Three takehome lessons from the book:
1) Prepare in detail, in advance, for potential problems. Astronaut training is about being ready to recognize a problem quickly and perform the correct practiced response. The better the understanding of the systems involved, the more likely that a problem is accurately identified. The bigger the behavioral toolkit, the more likely a well-practiced procedure will apply to an unexpected problem. 99% of the mission occurs on the ground, in advance; the time in space is the performance that follows the practice.
2) Minus/Zero/Plus personalities. A minus one creates problems. A zero has neutral impact, and a plus one actively adds value. We all exhibit all three personalities at various times, but Hadfield added value wherever he could, even if it was exposing his own mistakes, while acting as if it was neutral behavior, nothing deserving special treatment. Astronautics is a team sport, and a plus one team is built out of collaborative and mutually supportive personalities.
3) maximum effort produces success, though rarely the extravagant success Hadfield had. There were many moments in his life where, if things had gone slightly differently, he would have remained a jet jockey, or a never-flown astronaut candidate, or ... If Hadfield ever finds the time, it would be worthwhile to engage the help of a small stable of researchers to track down the hundreds of others who worked hard like him but did not become astronauts.
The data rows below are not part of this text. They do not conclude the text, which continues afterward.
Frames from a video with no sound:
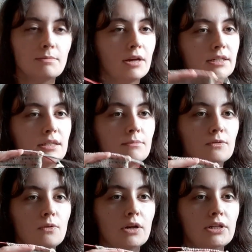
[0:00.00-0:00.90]
with Mondim
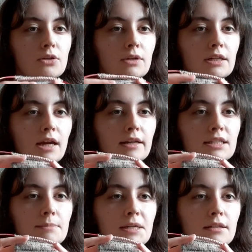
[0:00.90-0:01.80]
before and you can kind of
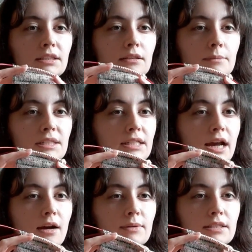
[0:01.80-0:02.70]
speak a little bit to
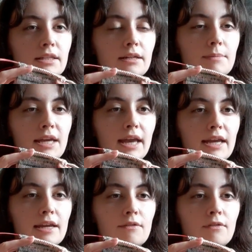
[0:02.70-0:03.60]
how it's going to
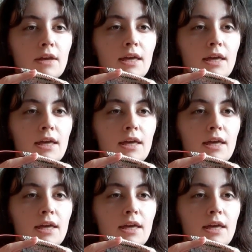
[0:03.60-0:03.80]
behave,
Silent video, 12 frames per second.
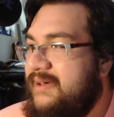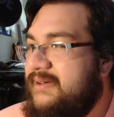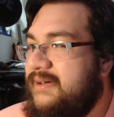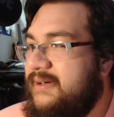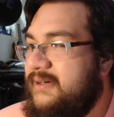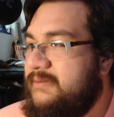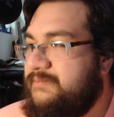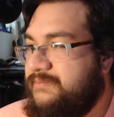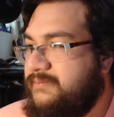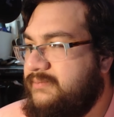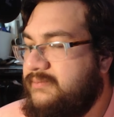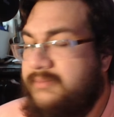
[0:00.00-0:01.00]

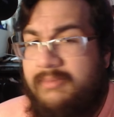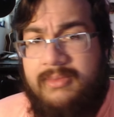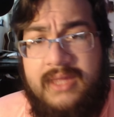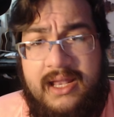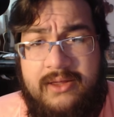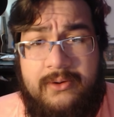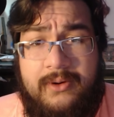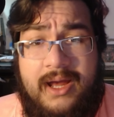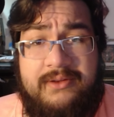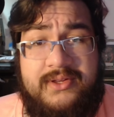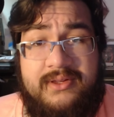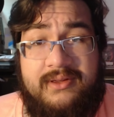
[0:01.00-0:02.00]
Anywho,
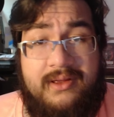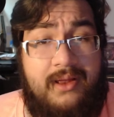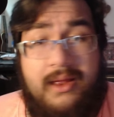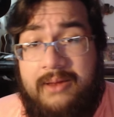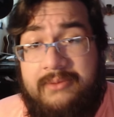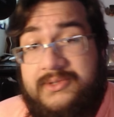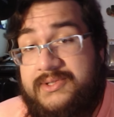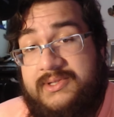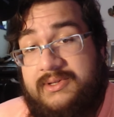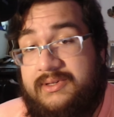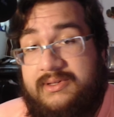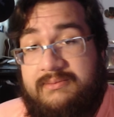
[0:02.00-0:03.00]
I just
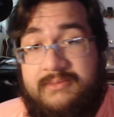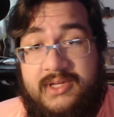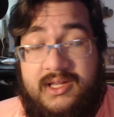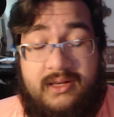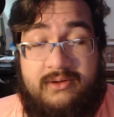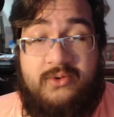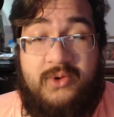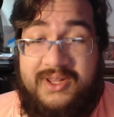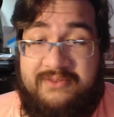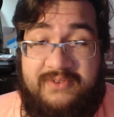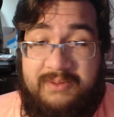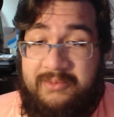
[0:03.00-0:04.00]
did a quick
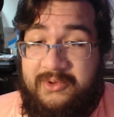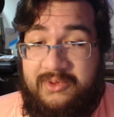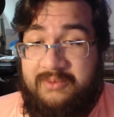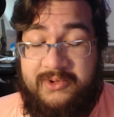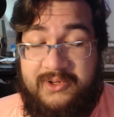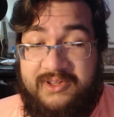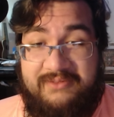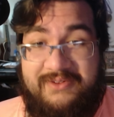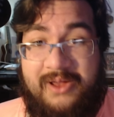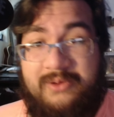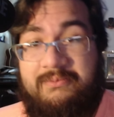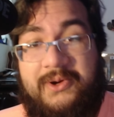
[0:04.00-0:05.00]
flip through the book and
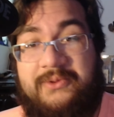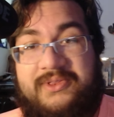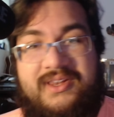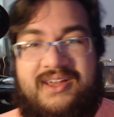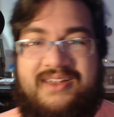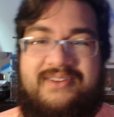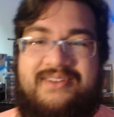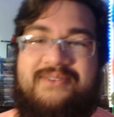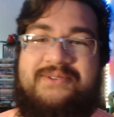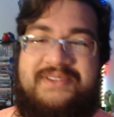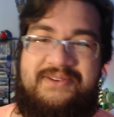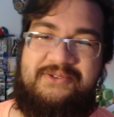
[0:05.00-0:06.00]
found a bone that I
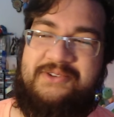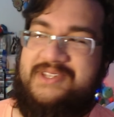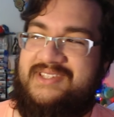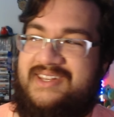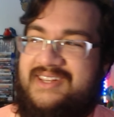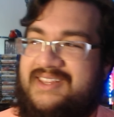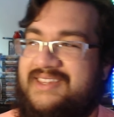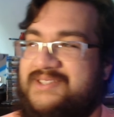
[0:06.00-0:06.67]
was interested in.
I'm sure many applied the same diligence to diverging paths and achieved other great successes that we may never hear about. Yes, being a great astronaut requires hard work and luck, but hard work can lead to many other great roles, and an educator/astronaut like Hadfield can show them to us.
Hadfield is a Canadian, and proud of it in a very non-US way. He tells a Canadian joke: "How do you get 50 drunk Canadians out of a swimming pool? Ask them to get out of the swimming pool". I probably misphrased that. Hadfield is Canadian, and does not put jokes in book indexes.